::: THE DATA :::
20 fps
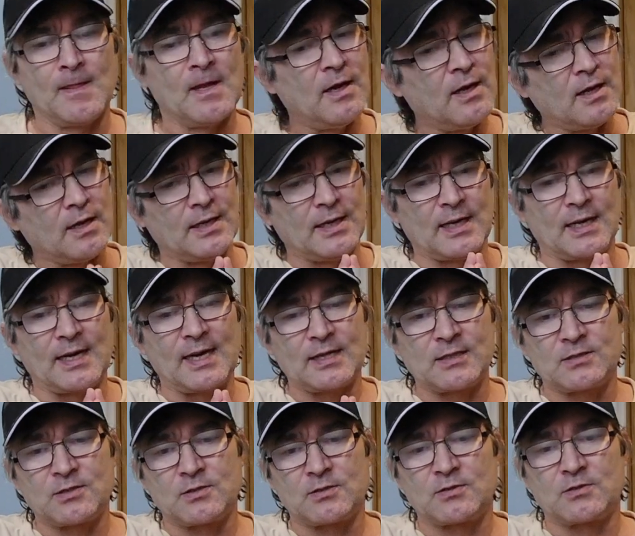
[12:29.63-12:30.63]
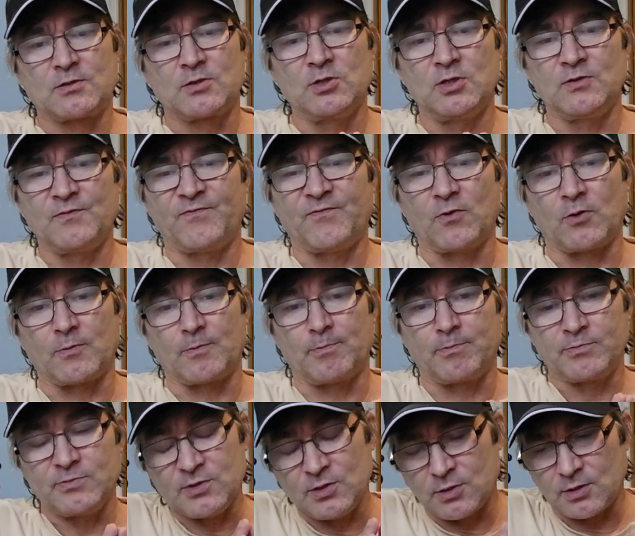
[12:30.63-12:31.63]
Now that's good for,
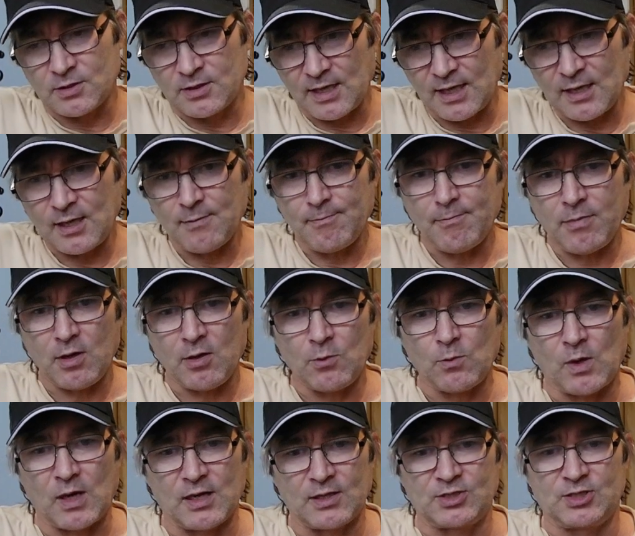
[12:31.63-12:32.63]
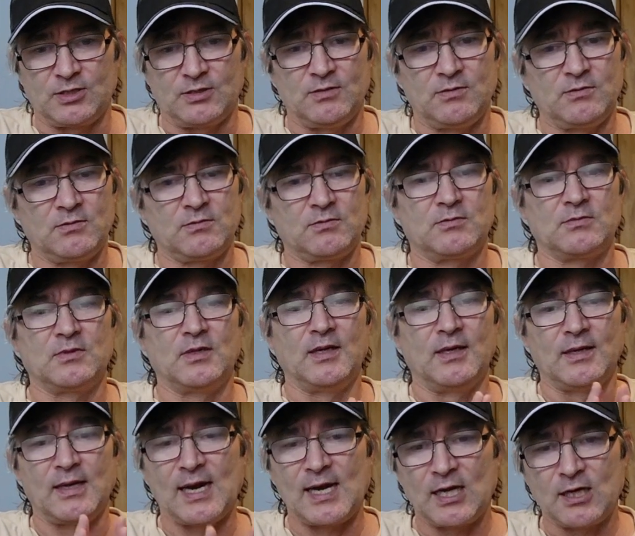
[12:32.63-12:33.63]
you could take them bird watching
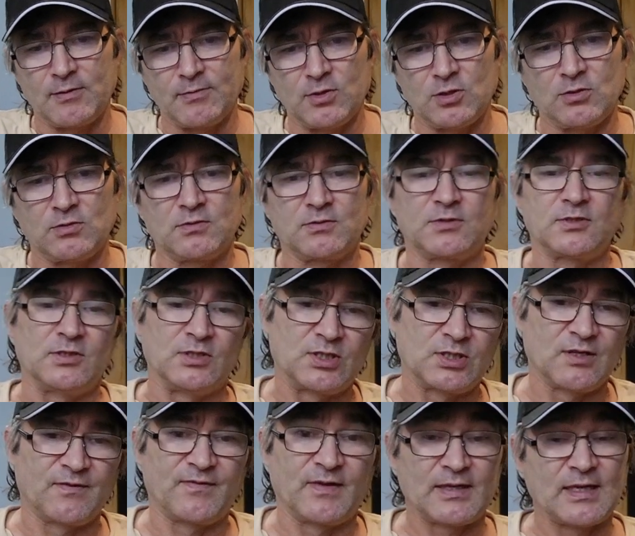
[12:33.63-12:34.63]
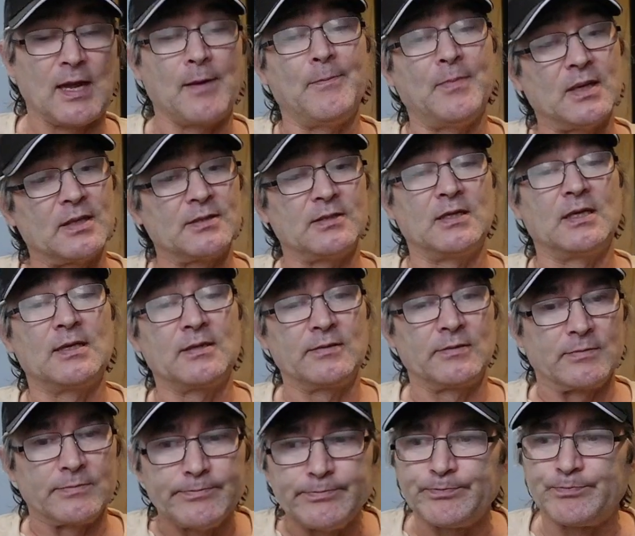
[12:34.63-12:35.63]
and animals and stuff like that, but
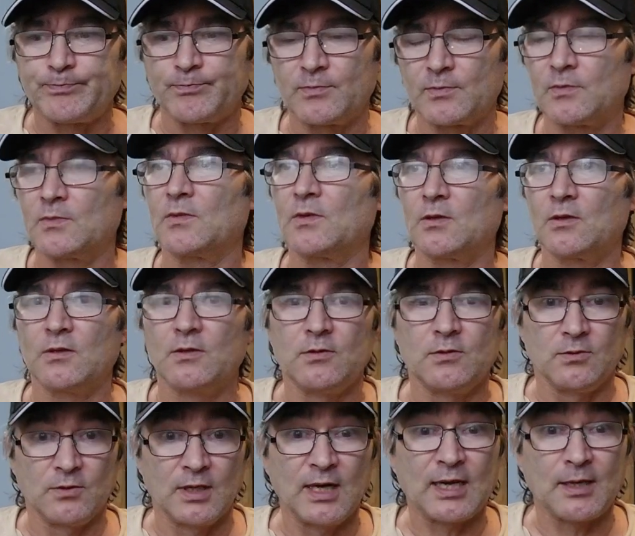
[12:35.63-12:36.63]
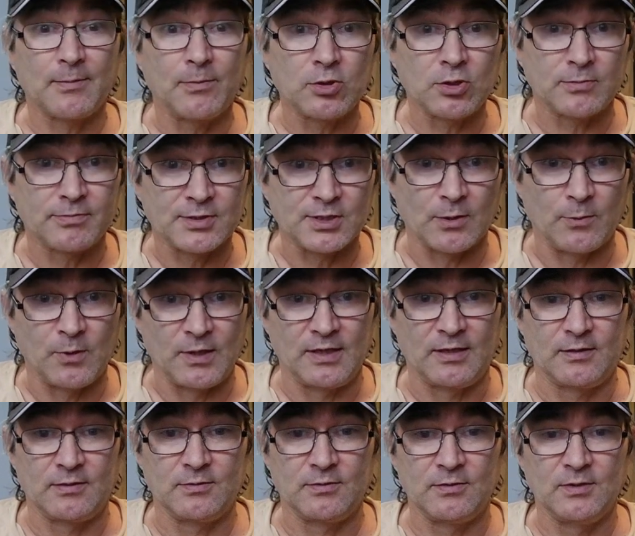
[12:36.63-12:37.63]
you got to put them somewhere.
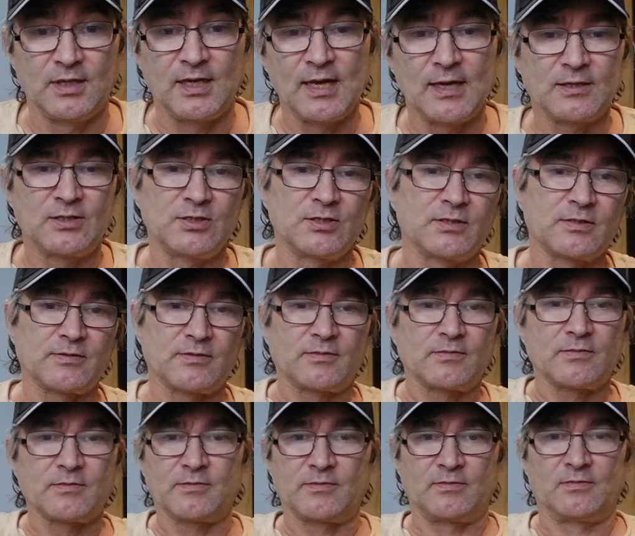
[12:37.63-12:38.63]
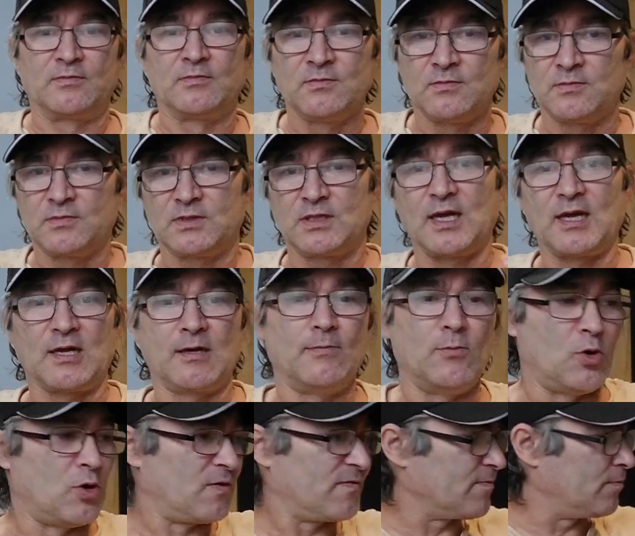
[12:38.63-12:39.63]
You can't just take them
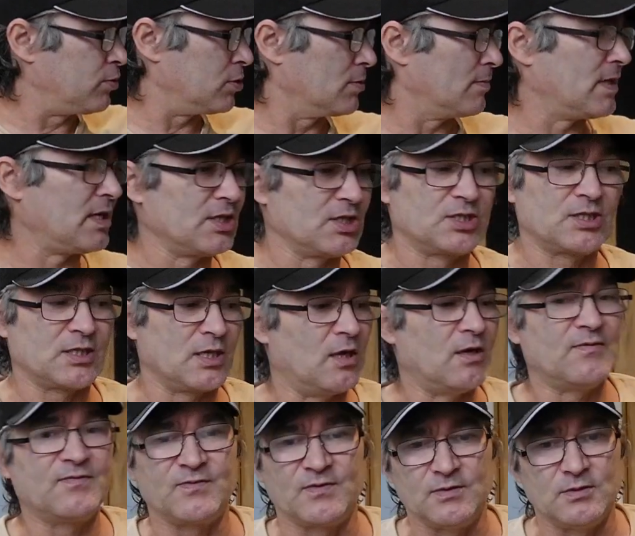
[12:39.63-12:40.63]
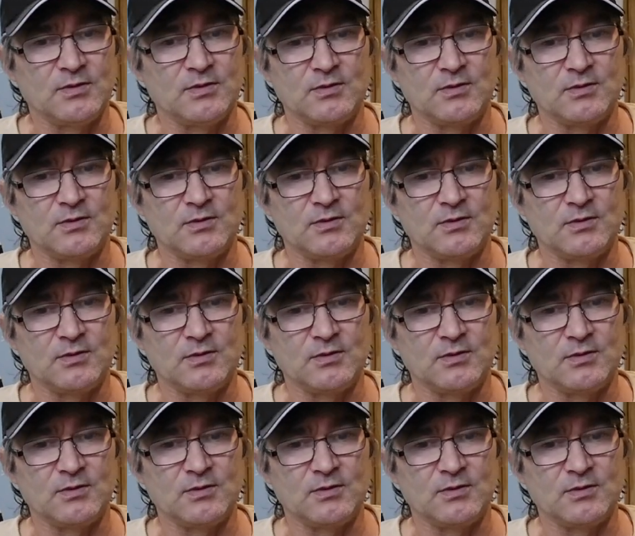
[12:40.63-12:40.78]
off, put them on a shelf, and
:::
WHAT YOU HAVE TO DO.
Starting with the line that holds "[12:33.63-12:34.63]", copy every line exactly through the final line of the material, but skip the pictures.

REPLY.
[12:33.63-12:34.63]
[12:34.63-12:35.63]
and animals and stuff like that, but
[12:35.63-12:36.63]
[12:36.63-12:37.63]
you got to put them somewhere.
[12:37.63-12:38.63]
[12:38.63-12:39.63]
You can't just take them
[12:39.63-12:40.63]
[12:40.63-12:40.78]
off, put them on a shelf, and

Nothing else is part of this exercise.